目的:探讨氧化苦参碱(OM)靶向调控跨膜蛋白Claudin-1表达在重症急性胰腺炎(SAP)肠黏膜屏障损害中的作用及其机制。
　　 方法:采用L-精氨酸(17mg/100g)分2次间隔1h腹腔注射制备SAP大鼠模型。将84只大鼠随机分为Control组(n=7);OM对照组(n=7);SAP组(n=35),SAP组又分为建模后2h、12h、24h、36h、48h,5个亚组(每亚组7只);OM治疗组(n=35),OM治疗组又分为建模后2h、12h、24h、36h、48h,5个亚组(每亚组7只)。
　　 Control组:7只大鼠分2次腹腔注射生理盐水(1.75ml/100g、间隔1h);48h后处死;
　　 OM对照组:7只大鼠,给予氧化苦参碱(50mg/kg)直肠保留灌肠(灌肠后把大鼠吊起,头向下,治疗8分钟,每24h一次);48h后处死;
　　 SAP组:分为建模后2h、12h、24h、36h、48h,5个亚组(每亚组7只)35只大鼠分2次腹腔注射L-精氨酸溶液(各175mg/100g、间隔1h),建模后2h、12h、24h、36h,48h处死相应亚组大鼠;
　　 OM治疗组:分为建模后2h、12h、24h、36h、48h,5个亚组(每亚组7只),35只大鼠分2次腹腔注射L-精氨酸溶液(各175mg/100g、间隔1h),第二次注射L-精氨酸后1h开始给予氧化苦参碱(50mg/kg)直肠保留灌肠治疗(灌肠后把大鼠吊起,头向下,治疗8分钟,每24h一次),建模后2h、12h、24h、36h,48h处死相应亚组大鼠。
　　 上述各组处死后的大鼠,门静脉穿刺取血,静置2h后,以3800r/min离心3min,取血清-20℃冻存;取胰腺组织、结肠黏膜组织2.5%戊二醛固定,制成石蜡切片保存。
　　 测定血浆淀粉酶、D-乳酸、内毒素浓度变化;用荧光定量PCR方法检测结肠黏膜组织跨膜蛋白Claudin-1mRNA表达;Westernblot方法检测结肠黏膜组织Claudin-1蛋白水平;免疫组化技术检测结肠黏膜组织Claudin-1蛋白表达。胰腺及结肠黏膜组织进行病理学光镜观察;透射电镜下观察结肠黏膜上皮组织细胞紧密连接形态改变。
　　 结果:通过对大鼠血浆淀粉酶的测定及胰腺组织HE染色切片的光镜检查表明:SAP组、OM治疗组的各亚组血浆淀粉酶活性有显著变化(P＜0.01);Control组与OM对照组比较血浆淀粉酶活性无统计学意义(P＞0.05);SAP组2h亚组与Control组比较血浆淀粉酶活性显著升高(P＜0.01),并且在建模后36h达到峰值,之后逐渐下降;HE染色光镜检查SAP组2h亚组胰腺组织胰腺小叶结构破坏、消失,腺体数量减少,小叶间、小叶内间隔、腺泡间隔增宽,腺泡细胞局灶性坏死,周围有炎性细胞浸润,血管扩张充血并有红细胞漏到血管外,这说明应用L-精氨酸制作大鼠SAP模型成功。

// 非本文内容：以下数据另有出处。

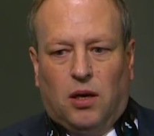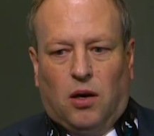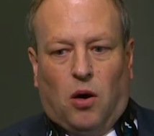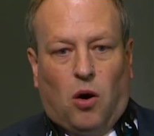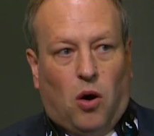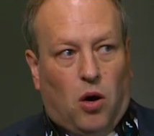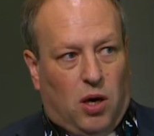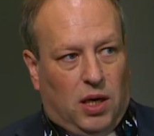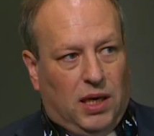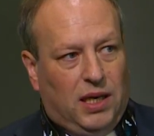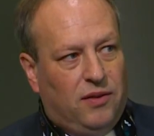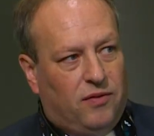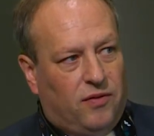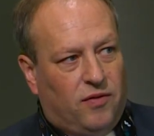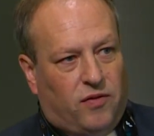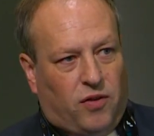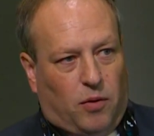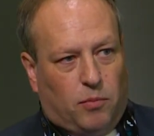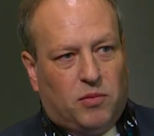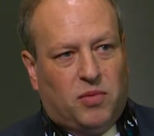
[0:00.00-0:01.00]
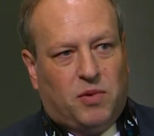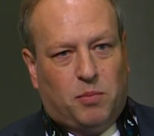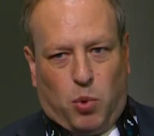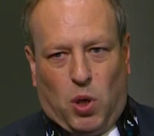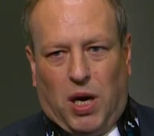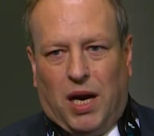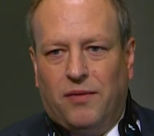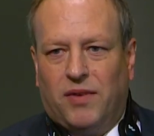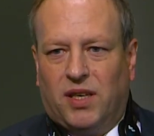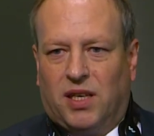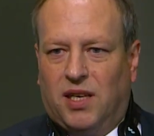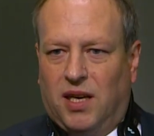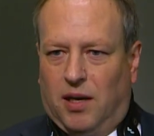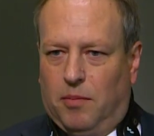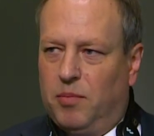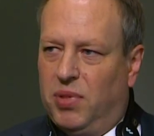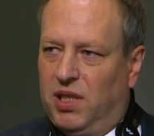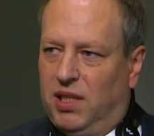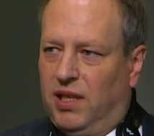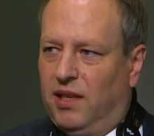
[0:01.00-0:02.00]
or even from private
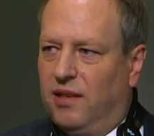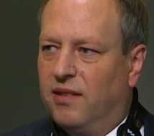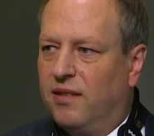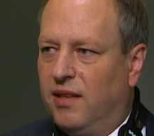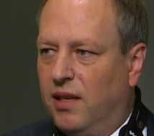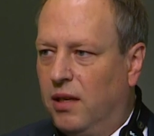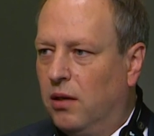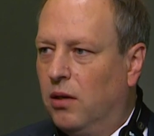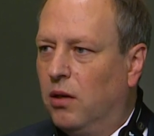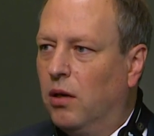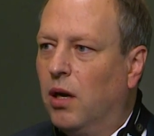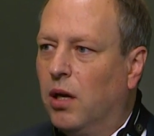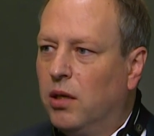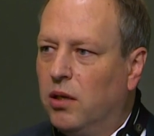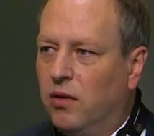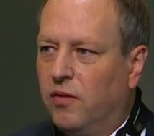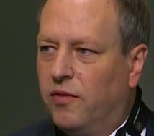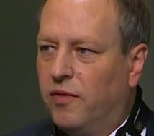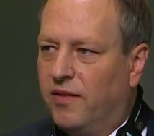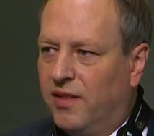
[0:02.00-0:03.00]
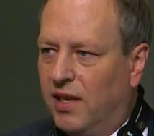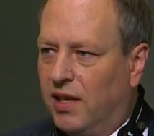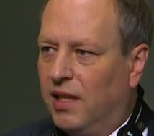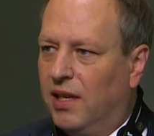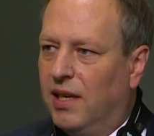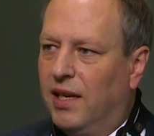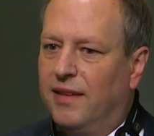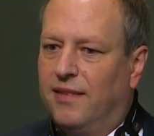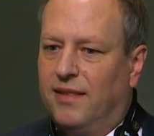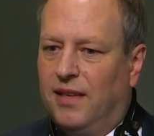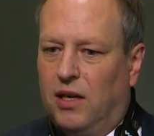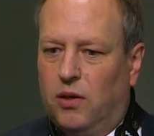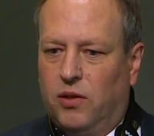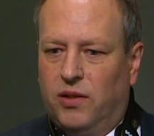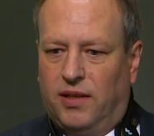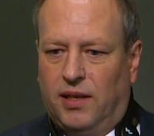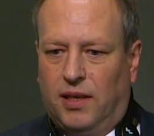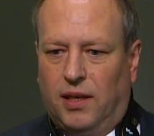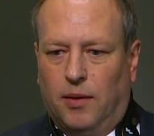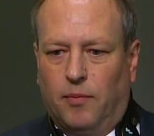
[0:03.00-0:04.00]
companies. There are a lot of satellites
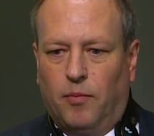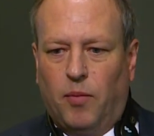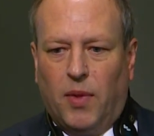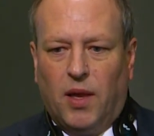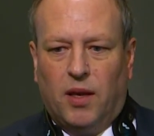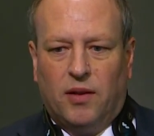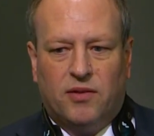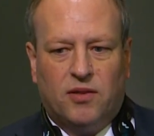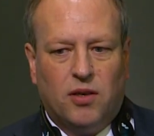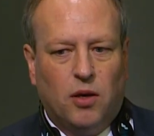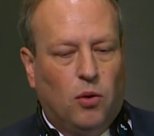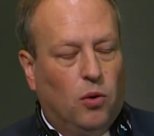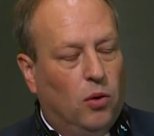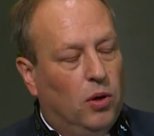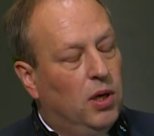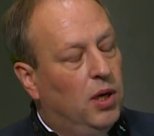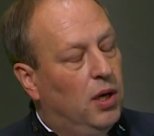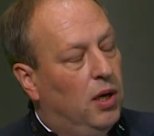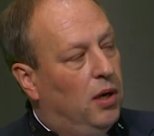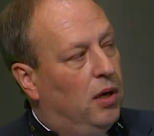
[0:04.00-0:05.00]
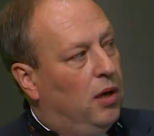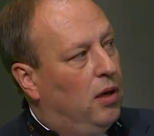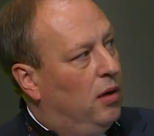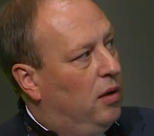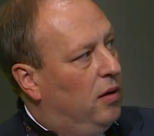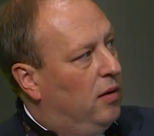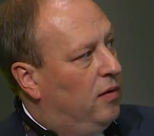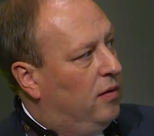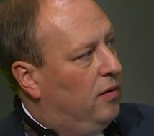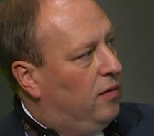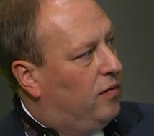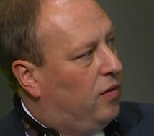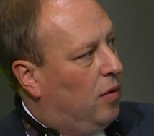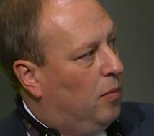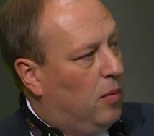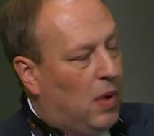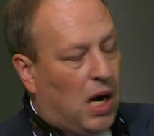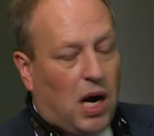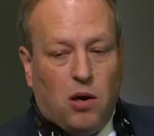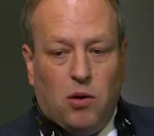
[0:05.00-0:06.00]
out there. So,
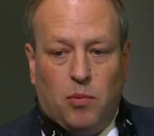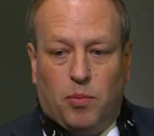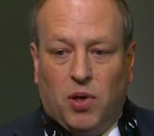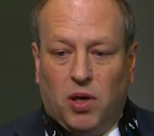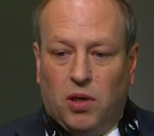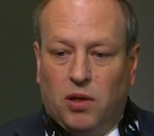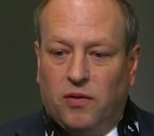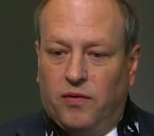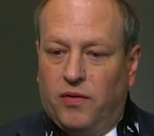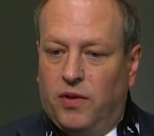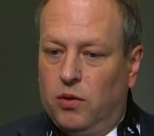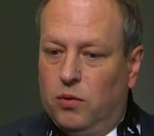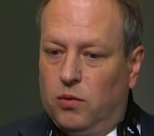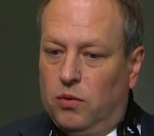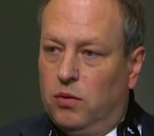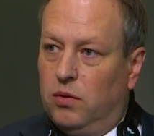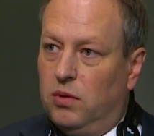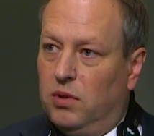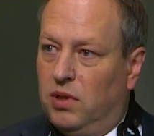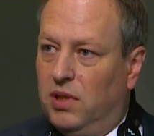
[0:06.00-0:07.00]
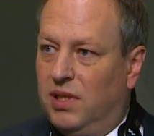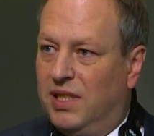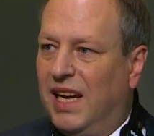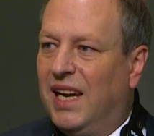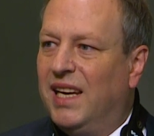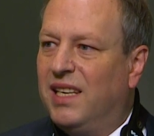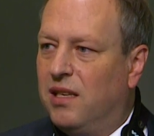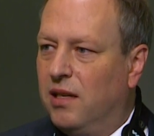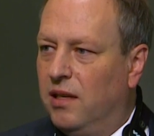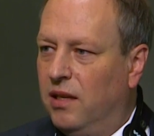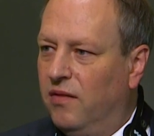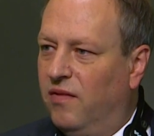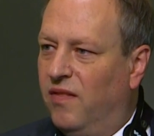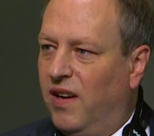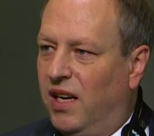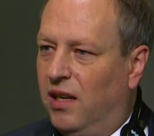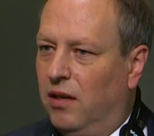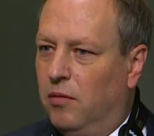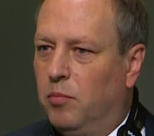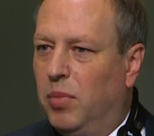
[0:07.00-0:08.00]
from our point of view, data
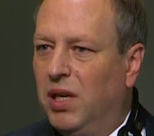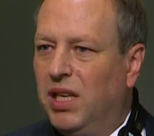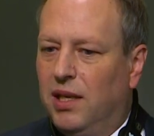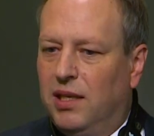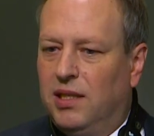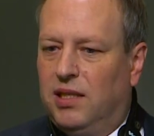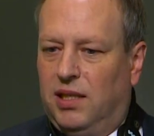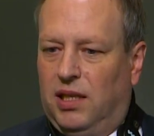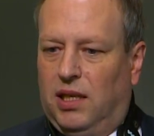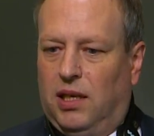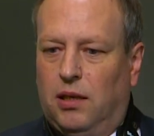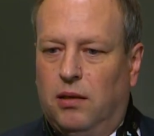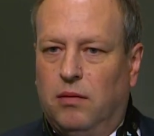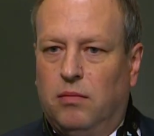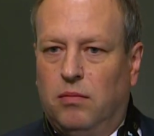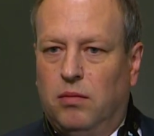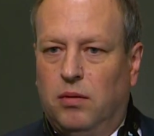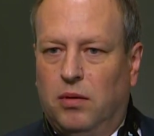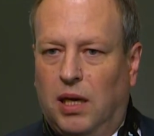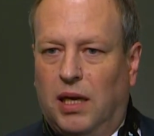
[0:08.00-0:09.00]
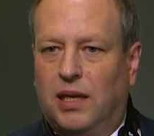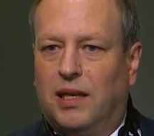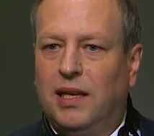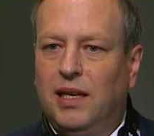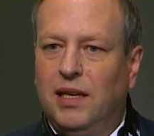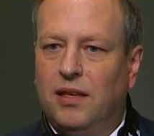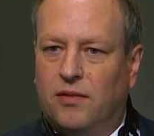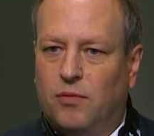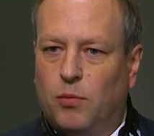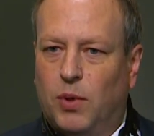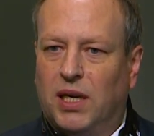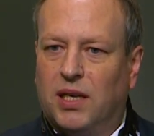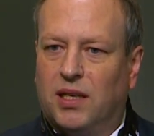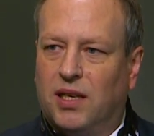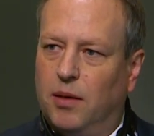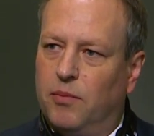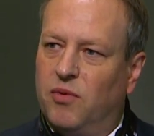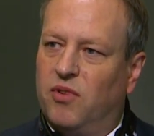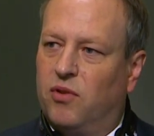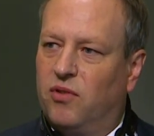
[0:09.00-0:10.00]
availability, at least when it
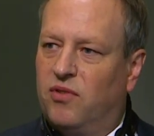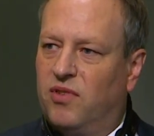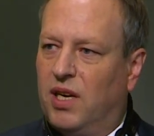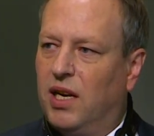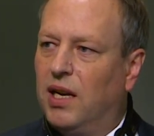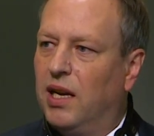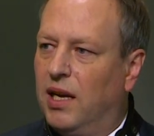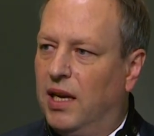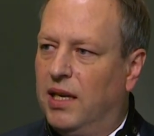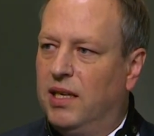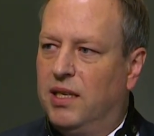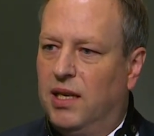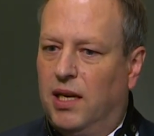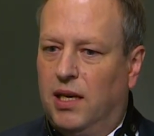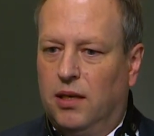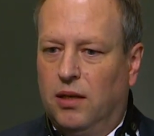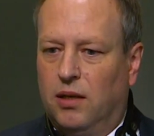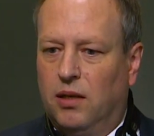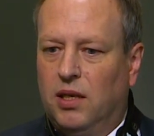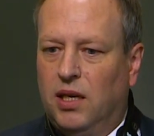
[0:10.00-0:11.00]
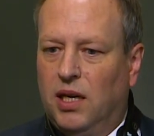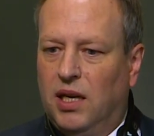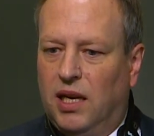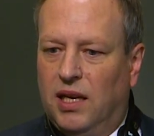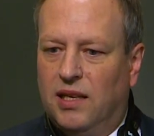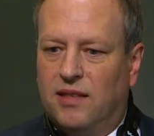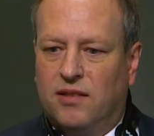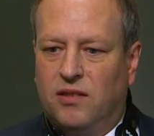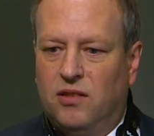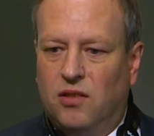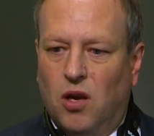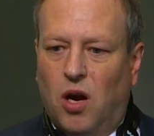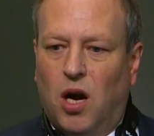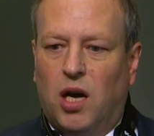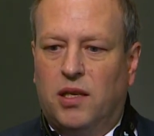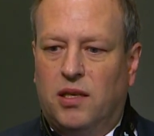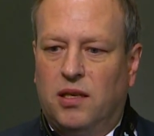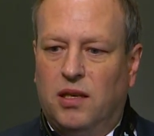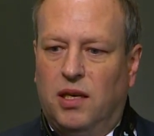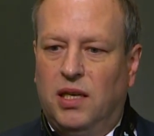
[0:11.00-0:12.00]
comes to satellite data, is
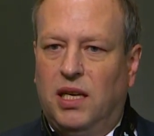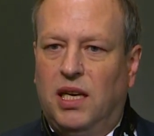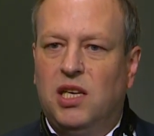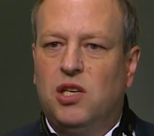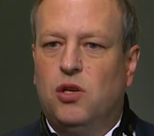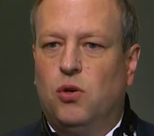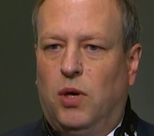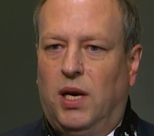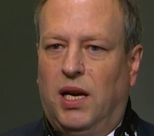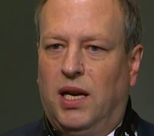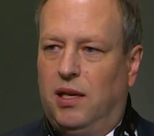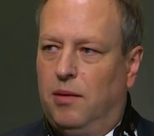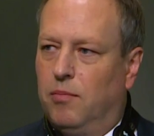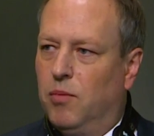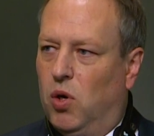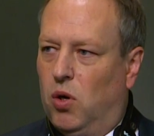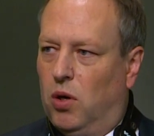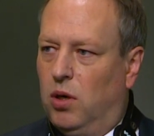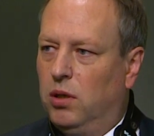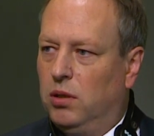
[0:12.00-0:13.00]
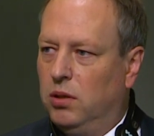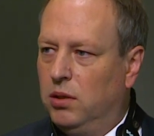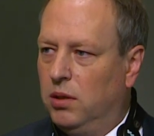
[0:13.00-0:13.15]
not an issue anymore.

　　 通过对大鼠血浆D-乳酸、内毒素浓度检测发现:Control组与OM对照组比较大鼠血浆D-乳酸、内毒素浓度无统计学意义(P＞0.05):SAP组2h亚组与Control组对比血浆D-乳酸、内毒素浓度显著升高(P＜0.01),提示胰腺炎模型早期便存在肠黏膜屏障破坏,肠黏膜通透性增加,细菌移位;OM治疗组各亚组与同时间点位的SAP组各亚组进行两两比较,OM干预后大鼠血浆D-乳酸、内毒素浓度较同时点的SAP各亚组显著下降(P＜0.05),提示OM干预可修复肠黏膜屏障,恢复肠黏膜通透性,防止细菌移位,从而降低血浆D-乳酸、内毒素浓度。
　　 通过对大鼠结肠黏膜组织中Claudin-1蛋白表达、Claudin-lmRNA表达及Claudin-1免疫组化光密度分析提示:Control组与OM对照组比较大鼠结肠黏膜组织中Ciaudin-1表达无统计学意义(P＞0.05);SAP组2h亚组与Control组对比结肠黏膜组织中Claudin-1表达显著下降(P＜0.01),提示胰腺炎模型早期便发生结肠黏膜组织中Claudin-1表达下调;OM治疗组各亚组与同时间点位的SAP组各亚组进行两两比较提示,OM干预后结肠黏膜组织中Claudin-1表达逐步恢复,表达增强,36h亚组、48h亚组中OM治疗组的Claudin-1表达较同时点SAP组显著提高(P＜0.05),提示OM有上调Claudin-1表达的作用。
　　 通过对大鼠结肠黏膜组织光镜和电镜观察提示:Control组结肠黏膜腺体排列紧密、规整,绒毛高度及黏膜层厚度正常;SAP组24h亚组结肠黏膜间质层明显充血、水肿、淋巴管扩张、绒毛增粗,并见单核细胞及中性粒细胞浸润,柱状上皮细胞坏死、脱落、部分绒毛脱落、缺损,绒毛高度降低、黏膜层变薄。SAP组24h亚组与Control组比较结肠黏膜绒毛高度和隐窝深度明显降低(P＞0.01);透射电镜下观察结肠黏膜上皮细胞形态改变:与Control组比较SAP组黏膜上皮细胞表面微绒毛疏松,变长,部分脱落,胞质内细胞器数量减少,部分线粒体肿胀,嵴断裂,呈空泡样改变,偶见粗面内质网,表面核糖体脱落,细胞间紧密连接增宽,密度增强。从SAP组及OM治疗组2h、12h、24h亚组图片可见紧密连接的结构发生中断、增宽、密度增强,并有局部膜融合。OM治疗组48h亚组与SAP组48h亚组图片比较紧密连接部结构明显好转,得到一定程度的修复。这提示SAP时结肠黏膜上皮细胞遭到损害,细胞间紧密连接被破坏,而OM干预可有效地恢复细胞间紧密连接,改善肠黏膜屏障功能。
　　 结论:SAP损伤导致血浆内毒素、D-乳酸浓度升高,结肠黏膜组织Claudin-1mRNA、蛋白表达降低,OM干预可明显减少血浆内毒素、D-乳酸的产生,上调结肠黏膜组织Claudin-1表达,改善肠黏膜屏障功能,阻止细菌移位。